[Stored items from a collection]

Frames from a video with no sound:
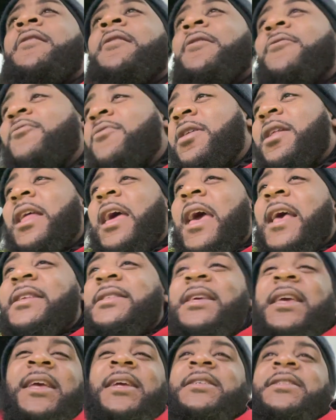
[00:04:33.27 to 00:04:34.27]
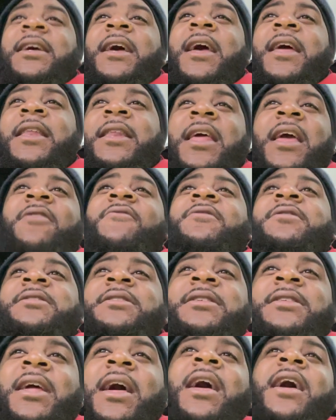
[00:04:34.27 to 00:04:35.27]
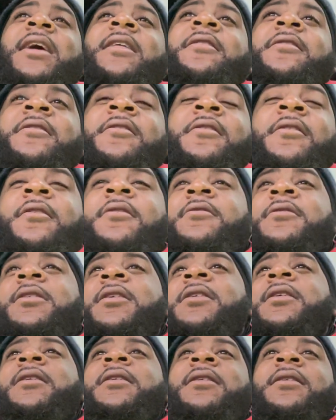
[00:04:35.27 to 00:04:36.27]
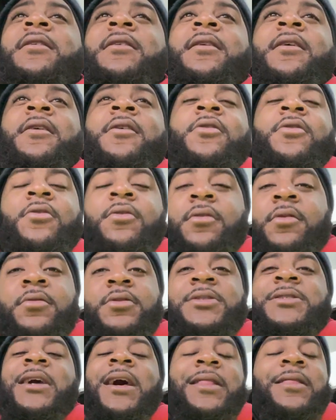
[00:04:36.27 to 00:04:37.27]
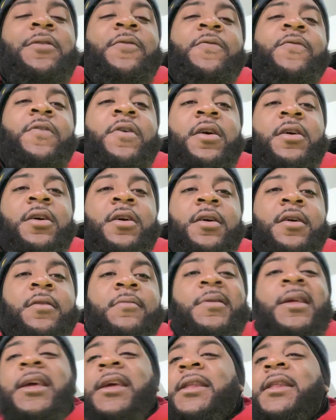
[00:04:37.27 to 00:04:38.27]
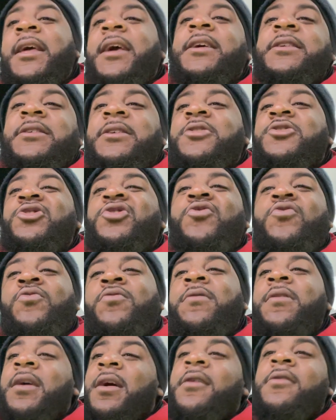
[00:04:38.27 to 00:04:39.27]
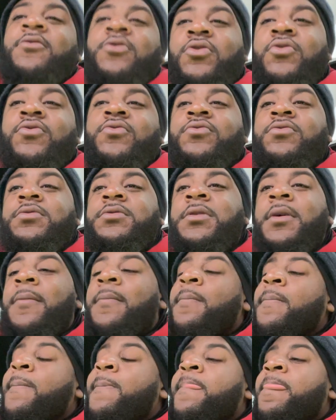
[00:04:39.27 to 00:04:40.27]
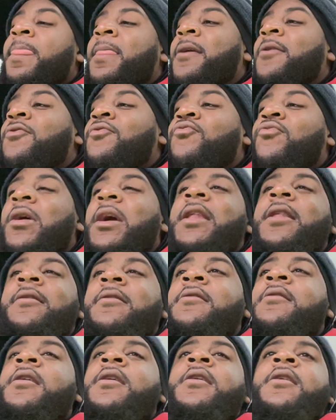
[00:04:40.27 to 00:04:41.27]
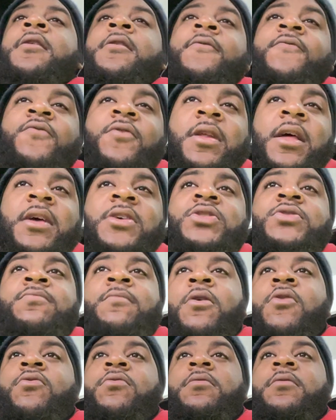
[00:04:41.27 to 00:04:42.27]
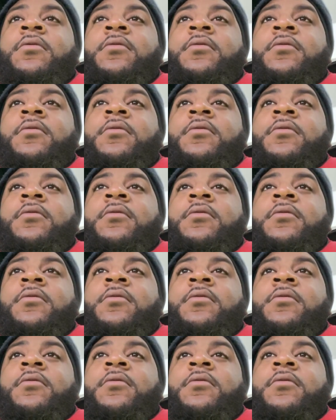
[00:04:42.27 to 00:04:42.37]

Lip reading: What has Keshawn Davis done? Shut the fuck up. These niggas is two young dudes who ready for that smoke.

==

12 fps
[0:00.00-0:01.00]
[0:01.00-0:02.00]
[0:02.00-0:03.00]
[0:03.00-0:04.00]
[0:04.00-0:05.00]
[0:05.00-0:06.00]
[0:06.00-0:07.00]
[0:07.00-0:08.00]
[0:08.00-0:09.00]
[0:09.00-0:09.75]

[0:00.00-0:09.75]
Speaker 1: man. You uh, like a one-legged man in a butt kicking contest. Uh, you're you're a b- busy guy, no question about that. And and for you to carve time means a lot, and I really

## Work item
Write out exactly the run of lines above that starts at the line containing "[00:04:33.27 to 00:04:34.27]" and ends at the line containing "Lip reading: What". Include both, and leave the pictures out.

## Written response
[00:04:33.27 to 00:04:34.27]
[00:04:34.27 to 00:04:35.27]
[00:04:35.27 to 00:04:36.27]
[00:04:36.27 to 00:04:37.27]
[00:04:37.27 to 00:04:38.27]
[00:04:38.27 to 00:04:39.27]
[00:04:39.27 to 00:04:40.27]
[00:04:40.27 to 00:04:41.27]
[00:04:41.27 to 00:04:42.27]
[00:04:42.27 to 00:04:42.37]

Lip reading: What has Keshawn Davis done? Shut the fuck up. These niggas is two young dudes who ready for that smoke.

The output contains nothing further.